--- RECORDS FOR THE TASK ---
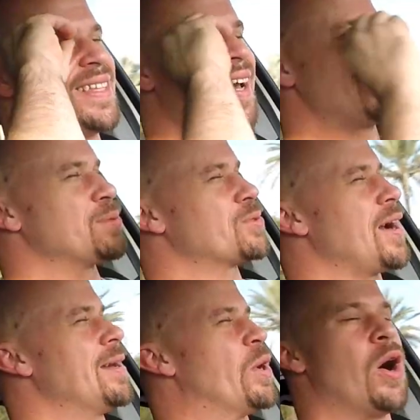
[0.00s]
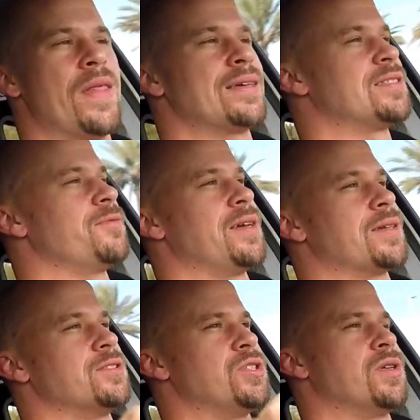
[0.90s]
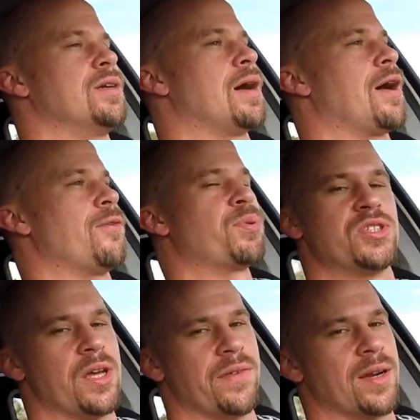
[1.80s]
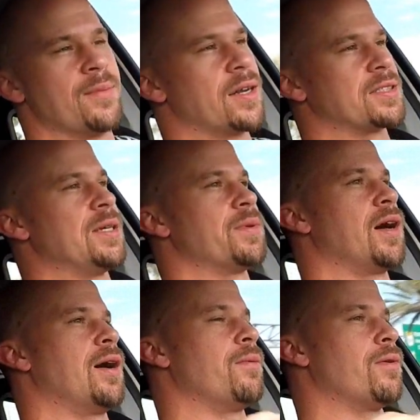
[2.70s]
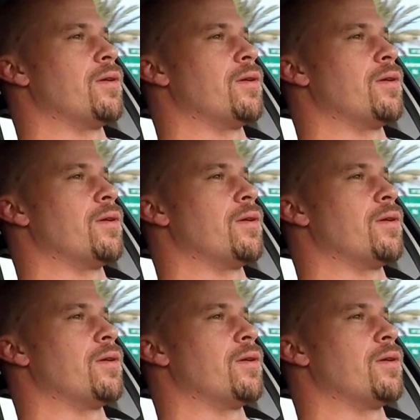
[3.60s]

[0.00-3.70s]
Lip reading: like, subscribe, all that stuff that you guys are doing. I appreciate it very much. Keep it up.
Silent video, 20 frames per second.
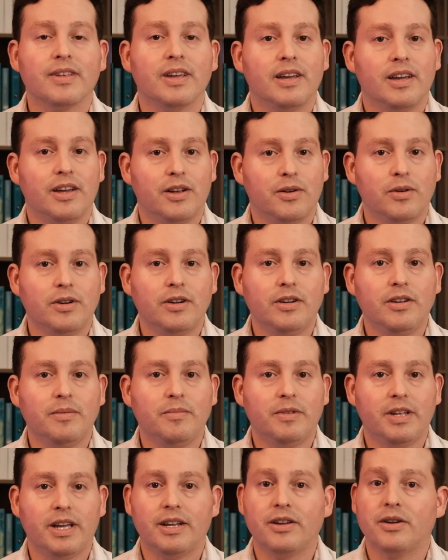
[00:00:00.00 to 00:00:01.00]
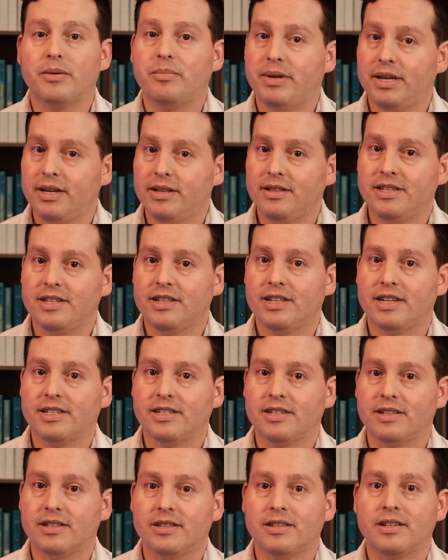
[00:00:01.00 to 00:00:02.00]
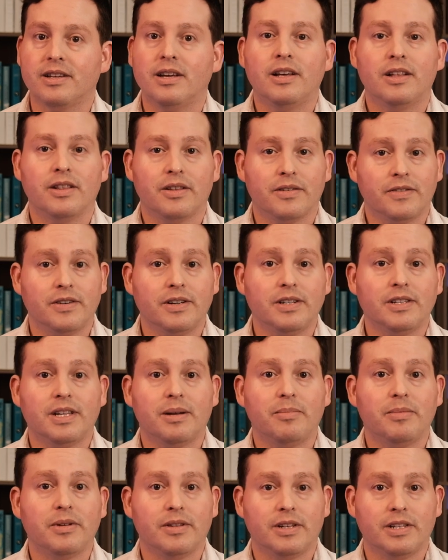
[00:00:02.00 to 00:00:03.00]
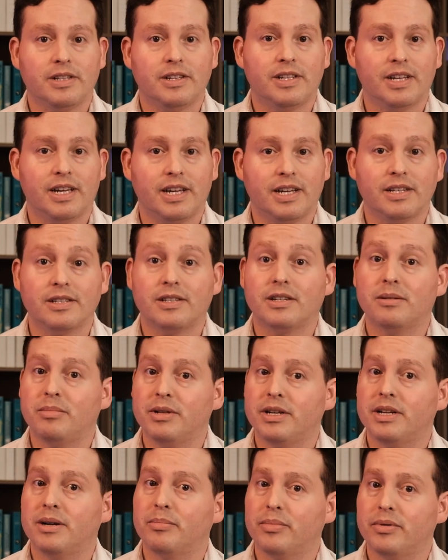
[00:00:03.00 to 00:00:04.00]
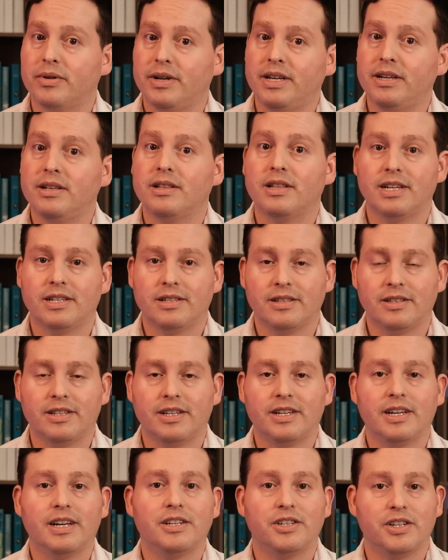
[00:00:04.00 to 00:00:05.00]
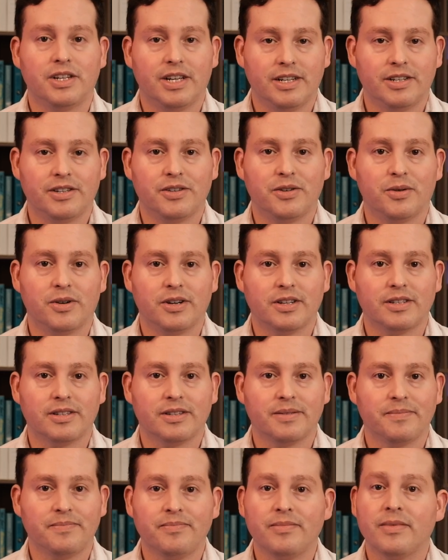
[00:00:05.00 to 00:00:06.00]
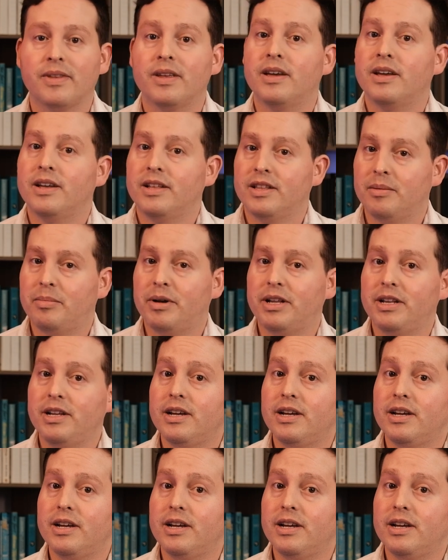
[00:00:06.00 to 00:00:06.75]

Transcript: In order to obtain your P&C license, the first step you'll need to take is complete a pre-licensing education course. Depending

--- TASK REQUIREMENTS ---
Leave the pictures out, then output exactly the lines from the "[00:00:05.00 to 00:00:06.00]" line through the end of the records above, and no others.

--- RESPONSE TO THE TASK ---
[00:00:05.00 to 00:00:06.00]
[00:00:06.00 to 00:00:06.75]

Transcript: In order to obtain your P&C license, the first step you'll need to take is complete a pre-licensing education course. Depending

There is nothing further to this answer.